Plan Nacional de Repoblación Forestal

Natürliche Waldbrände, verstärkt jedoch durch Rodung und Erosion, haben Spanien im Laufe der letzten Jahrhunderte zu einem waldarmen Land gemacht. Das Klima mit langen Trockenphasen und heißen Sommern hat die ungeschützten Böden weiter ausgetrocknet. Seit Beginn der 40er Jahre verfolgt Spanien daher ein Wiederaufforstungsprogramm, den "Plan Nacional de Repoblación Forestal". Ziel dieses Plans ist es, binnen 100 Jahren etwa 6 Millionen Hektar Wald aufzuforsten. Über die Hälfte dieser Fläche ist tatsächlich schon aufgeforstet. Doch entgegen der Zielsetzungen des Plans traten bei der Umsetzung vielfach ökologische Gesichtspunkte hinter kurzfristigen ökonomischen Interessen zurück.

Runsen-, Rillen- und Rachelspülung in "Badlands"
Runsen-, Rillen- und Rachelspülung in "Badlands" (33 KB)

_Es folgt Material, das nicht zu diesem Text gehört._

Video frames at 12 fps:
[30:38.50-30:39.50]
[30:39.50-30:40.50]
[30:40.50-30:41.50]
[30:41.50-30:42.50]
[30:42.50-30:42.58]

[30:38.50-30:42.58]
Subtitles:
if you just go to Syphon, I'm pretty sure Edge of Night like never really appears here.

Eukalyptus- und Kiefernwälder

Bei der Aufforstung wurden fast ausschließlich Monokulturen von Kiefern und Eukalyptus angebaut. Diese Baumarten waren für die industrielle Verwertung interessant. Kiefernholz eignet sich zur Spanplattenverwertung, und Eukalyptusbäume enthalten Rohstoffe für die Zelluloseherstellung. Die Landbevölkerung, in deren Regionen der Anbau erfolgte, hatte in der Regel nichts davon. Der Eukalyptus ist äußerst schnellwüchsig, gleichzeitig läßt er andere Baum- und Krautarten gar nicht zur Entfaltung kommen, da er sämtliches Wasser und Restmineralien für sich beansprucht. Die Folge ist, daß der Boden schnell austrocknet und schnell nährstoffarm wird und landwirtschaftlich nicht mehr genutzt werden kann.

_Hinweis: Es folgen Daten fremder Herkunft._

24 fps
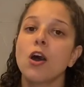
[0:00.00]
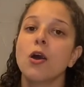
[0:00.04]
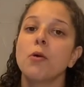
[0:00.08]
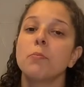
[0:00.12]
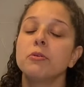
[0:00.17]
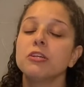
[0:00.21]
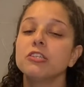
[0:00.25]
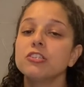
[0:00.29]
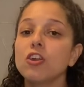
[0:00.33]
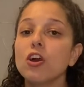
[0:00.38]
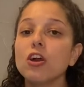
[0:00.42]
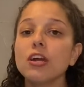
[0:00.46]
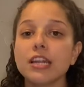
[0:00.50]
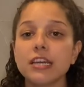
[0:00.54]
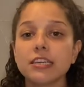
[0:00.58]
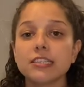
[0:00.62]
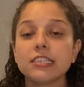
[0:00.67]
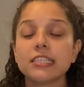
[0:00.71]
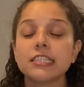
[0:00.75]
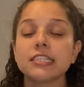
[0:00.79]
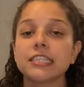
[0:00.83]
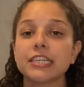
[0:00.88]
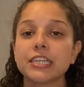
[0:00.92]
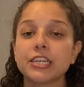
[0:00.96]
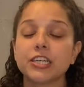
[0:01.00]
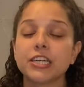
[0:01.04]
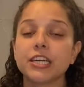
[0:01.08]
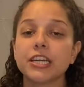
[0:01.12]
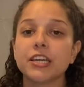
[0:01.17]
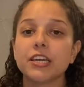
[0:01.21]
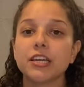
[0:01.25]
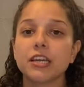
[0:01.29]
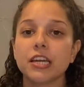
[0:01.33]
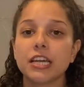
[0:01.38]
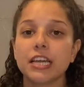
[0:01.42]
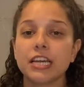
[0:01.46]
But it's not necessary,
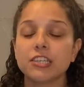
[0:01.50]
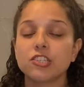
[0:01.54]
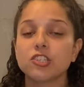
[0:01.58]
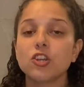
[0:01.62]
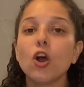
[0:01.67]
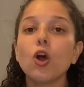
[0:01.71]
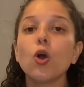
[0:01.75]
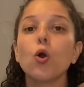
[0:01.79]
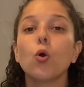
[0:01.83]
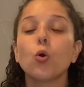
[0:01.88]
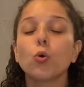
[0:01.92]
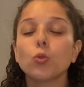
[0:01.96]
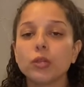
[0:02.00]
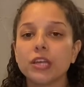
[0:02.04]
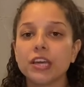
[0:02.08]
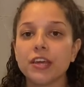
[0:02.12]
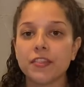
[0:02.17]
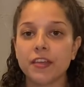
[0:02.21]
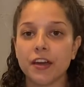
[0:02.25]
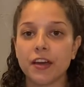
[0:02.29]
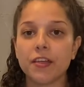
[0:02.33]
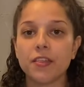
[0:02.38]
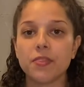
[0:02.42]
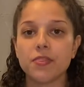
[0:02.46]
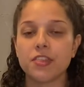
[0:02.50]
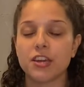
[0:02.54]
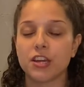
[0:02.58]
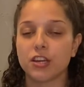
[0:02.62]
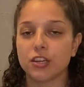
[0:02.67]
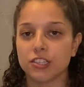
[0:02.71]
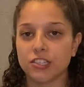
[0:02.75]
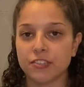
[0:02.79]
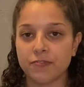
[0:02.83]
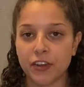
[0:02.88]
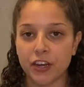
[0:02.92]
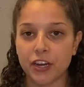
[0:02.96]
it is not only that there
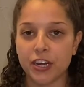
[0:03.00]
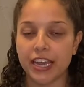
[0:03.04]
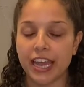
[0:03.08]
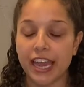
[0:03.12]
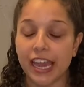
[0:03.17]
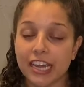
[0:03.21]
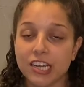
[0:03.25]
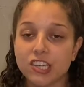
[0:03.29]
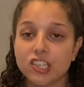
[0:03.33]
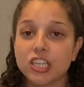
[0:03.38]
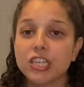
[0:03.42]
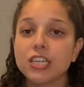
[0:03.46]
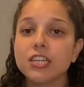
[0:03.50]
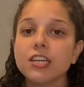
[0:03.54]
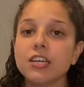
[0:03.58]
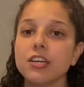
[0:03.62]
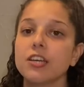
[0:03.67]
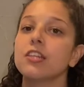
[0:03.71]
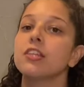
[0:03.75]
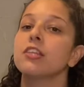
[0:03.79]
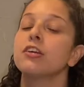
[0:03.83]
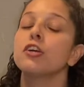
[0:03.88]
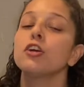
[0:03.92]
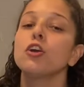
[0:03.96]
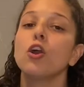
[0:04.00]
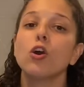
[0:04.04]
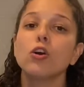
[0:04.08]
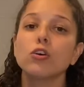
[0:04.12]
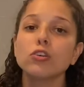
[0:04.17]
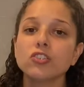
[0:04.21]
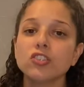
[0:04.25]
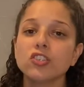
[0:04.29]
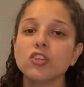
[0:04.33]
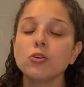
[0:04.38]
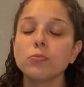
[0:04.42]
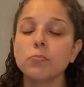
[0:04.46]
is variation, there
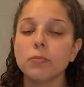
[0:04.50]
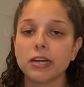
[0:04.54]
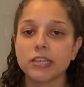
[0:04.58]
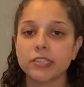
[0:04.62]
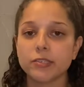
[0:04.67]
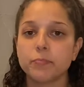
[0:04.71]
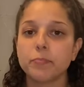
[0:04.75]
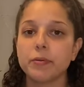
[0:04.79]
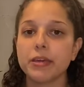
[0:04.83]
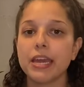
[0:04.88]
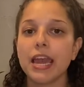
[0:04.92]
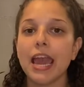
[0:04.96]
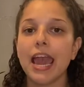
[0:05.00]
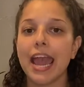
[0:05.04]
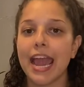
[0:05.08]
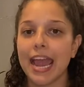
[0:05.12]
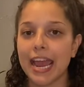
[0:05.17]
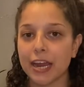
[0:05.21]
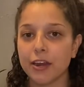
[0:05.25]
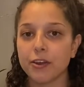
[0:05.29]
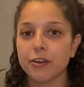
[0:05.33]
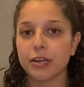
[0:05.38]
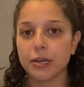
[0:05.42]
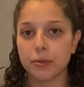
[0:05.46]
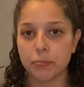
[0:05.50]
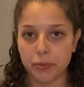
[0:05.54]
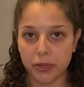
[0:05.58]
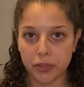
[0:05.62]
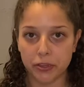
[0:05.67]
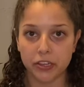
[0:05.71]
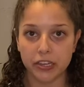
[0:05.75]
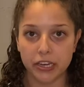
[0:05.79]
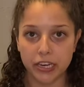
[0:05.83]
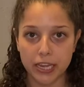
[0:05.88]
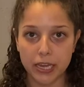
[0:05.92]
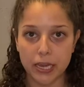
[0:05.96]
also must be
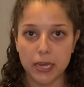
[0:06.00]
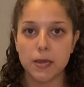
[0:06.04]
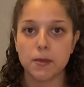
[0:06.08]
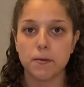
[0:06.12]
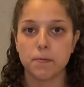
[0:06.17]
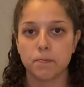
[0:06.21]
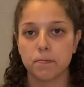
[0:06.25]
heritability.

Derzeit beginnt ein in Spanien ein Umdenkungsprozß. Man hat die langfristigen Folgen der rein "industriellen Beforstung" erkannt. Naturschutzgebiete wie Ciraja oder Monfragüe sind Aushängeschilder der neuen Gesinnung. Ob solche Ansätze jedoch gegen kurzfristige ökonomische Interessen, wie sie jetzt durch die Eingliederung Spaniens in die Europäische Gemeinschaft wieder angeheizt werden, eine Chance haben, ist fraglich.